There are some jobs you can’t keep on doing on your own, like being a professional footballer. This week the Liverpool star Trent Alexander-Arnold has drawn attention to the world of kids and football academies. It is estimated that over 1.5 million kids play organised football in England and Wales. Almost every night of the week these kids can watch multi-millionaires on TV live out their dreams in some of the finest Stadiums in the world.
They can follow the Dubai holidaying, Rolls Royce driving, designer watch wearing life styles of their idols and dream that one day that will be them. The reality is that at any one time only 180 of that 1.5 million will make it as a Premier League professional. That 0.012%.
Trent went through that system. He joined the Liverpool academy at the age of 6 and has achieved his goal. But for every Trent there are hundreds of thousands of kids who don’t. Those kids and their families are given amazing opportunities to strive to be the best. They are coached and supported to help achieve their dreams right up until the moment they have the touch on the shoulder to be told that’s it…they aren’t being kept on; their dreams are over.
Some kids decide they will continue and move to a club in the lower league to continue to pursue their dreams. Some give up the dream of being a pro and go back to just playing football for fun. Others just can’t cope with the disappointment and they turn to drink or drugs or even suicide.
In conjunction with the Professional Footballers Association Trent is setting up ‘The After Academy’ to help former Academy players find a way forward. Help to find new job opportunities and to support them through some of the most difficult times of their young lives.

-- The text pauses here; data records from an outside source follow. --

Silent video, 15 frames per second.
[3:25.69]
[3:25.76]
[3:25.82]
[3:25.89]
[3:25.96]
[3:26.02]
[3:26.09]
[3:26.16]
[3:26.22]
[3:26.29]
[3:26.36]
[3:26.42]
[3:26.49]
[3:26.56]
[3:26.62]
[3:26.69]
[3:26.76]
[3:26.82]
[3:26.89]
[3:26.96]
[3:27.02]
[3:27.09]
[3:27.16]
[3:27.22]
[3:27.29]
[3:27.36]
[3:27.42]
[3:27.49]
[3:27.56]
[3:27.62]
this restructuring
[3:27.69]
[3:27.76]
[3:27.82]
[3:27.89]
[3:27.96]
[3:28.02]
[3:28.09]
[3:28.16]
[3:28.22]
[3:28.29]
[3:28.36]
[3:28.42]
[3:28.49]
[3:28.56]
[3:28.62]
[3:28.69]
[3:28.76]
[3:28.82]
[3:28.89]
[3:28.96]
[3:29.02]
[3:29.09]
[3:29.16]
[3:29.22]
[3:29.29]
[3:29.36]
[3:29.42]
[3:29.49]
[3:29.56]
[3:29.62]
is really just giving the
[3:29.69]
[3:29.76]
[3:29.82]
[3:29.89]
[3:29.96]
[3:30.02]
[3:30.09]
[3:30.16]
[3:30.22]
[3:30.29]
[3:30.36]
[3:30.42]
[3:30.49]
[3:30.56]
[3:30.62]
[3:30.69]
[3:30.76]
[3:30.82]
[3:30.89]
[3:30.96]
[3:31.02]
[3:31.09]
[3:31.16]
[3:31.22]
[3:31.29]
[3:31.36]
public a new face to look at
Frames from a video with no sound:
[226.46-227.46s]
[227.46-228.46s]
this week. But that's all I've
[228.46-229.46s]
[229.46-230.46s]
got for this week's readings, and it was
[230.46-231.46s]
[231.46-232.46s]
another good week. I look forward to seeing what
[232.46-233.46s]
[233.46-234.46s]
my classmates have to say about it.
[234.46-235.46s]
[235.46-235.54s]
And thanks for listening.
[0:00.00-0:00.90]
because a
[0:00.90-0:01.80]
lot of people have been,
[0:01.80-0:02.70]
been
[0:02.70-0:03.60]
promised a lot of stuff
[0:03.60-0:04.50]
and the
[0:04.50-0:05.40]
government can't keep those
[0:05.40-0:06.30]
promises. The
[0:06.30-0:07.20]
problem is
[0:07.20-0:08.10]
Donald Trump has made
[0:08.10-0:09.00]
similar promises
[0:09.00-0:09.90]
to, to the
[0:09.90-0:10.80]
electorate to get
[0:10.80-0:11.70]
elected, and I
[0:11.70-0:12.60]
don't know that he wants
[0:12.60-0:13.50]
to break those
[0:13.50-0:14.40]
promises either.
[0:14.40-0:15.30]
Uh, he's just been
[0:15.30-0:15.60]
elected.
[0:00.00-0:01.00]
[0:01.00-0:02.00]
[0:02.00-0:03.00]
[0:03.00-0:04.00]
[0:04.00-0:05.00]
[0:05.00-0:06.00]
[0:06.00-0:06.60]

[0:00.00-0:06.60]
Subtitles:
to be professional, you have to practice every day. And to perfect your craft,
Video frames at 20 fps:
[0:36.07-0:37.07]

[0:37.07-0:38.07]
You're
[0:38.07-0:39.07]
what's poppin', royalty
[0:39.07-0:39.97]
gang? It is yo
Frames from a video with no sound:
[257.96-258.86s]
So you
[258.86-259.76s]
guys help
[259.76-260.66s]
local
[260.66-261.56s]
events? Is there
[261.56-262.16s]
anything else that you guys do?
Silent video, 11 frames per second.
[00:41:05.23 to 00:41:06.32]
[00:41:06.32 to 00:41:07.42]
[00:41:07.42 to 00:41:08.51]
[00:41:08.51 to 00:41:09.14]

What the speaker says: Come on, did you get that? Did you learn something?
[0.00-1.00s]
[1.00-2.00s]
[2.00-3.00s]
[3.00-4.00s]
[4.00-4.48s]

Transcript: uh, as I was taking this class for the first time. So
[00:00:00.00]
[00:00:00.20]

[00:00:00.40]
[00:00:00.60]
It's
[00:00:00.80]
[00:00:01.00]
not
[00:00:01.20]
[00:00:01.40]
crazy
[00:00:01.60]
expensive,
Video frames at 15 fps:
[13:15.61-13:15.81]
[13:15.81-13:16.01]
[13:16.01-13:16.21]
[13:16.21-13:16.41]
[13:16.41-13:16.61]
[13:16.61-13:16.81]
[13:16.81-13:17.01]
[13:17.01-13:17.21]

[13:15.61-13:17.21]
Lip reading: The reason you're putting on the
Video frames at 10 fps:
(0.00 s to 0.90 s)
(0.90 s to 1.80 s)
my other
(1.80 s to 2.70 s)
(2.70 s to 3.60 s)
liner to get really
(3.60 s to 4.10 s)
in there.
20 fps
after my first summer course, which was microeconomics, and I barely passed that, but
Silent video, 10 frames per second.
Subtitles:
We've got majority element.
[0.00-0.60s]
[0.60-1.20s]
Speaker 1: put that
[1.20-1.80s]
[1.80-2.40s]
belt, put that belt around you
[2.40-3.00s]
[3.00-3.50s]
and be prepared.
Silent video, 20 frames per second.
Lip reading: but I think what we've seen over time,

This is something I know Swansea City have been very keen to address for a number of years. They have been working with an organisation called ‘Beyond The White Line’ to help academy players plan for their future, whether that’s in and out of the game. Hopefully more clubs will see this as a ‘duty of care’ to their youngsters.
It’s now too late for me and Johnny. He’s planning for a show next month in Dinas Powys and I’m planning how to celebrate 50 years of making records. We carry our pain and hide it behind a painted smile. We are blessed to still be able to live out our dreams. Oh, and don’t worry too much about Dominic Raab and Tucker Carlson. After a short time of reflection I’m sure they’ll be just fine.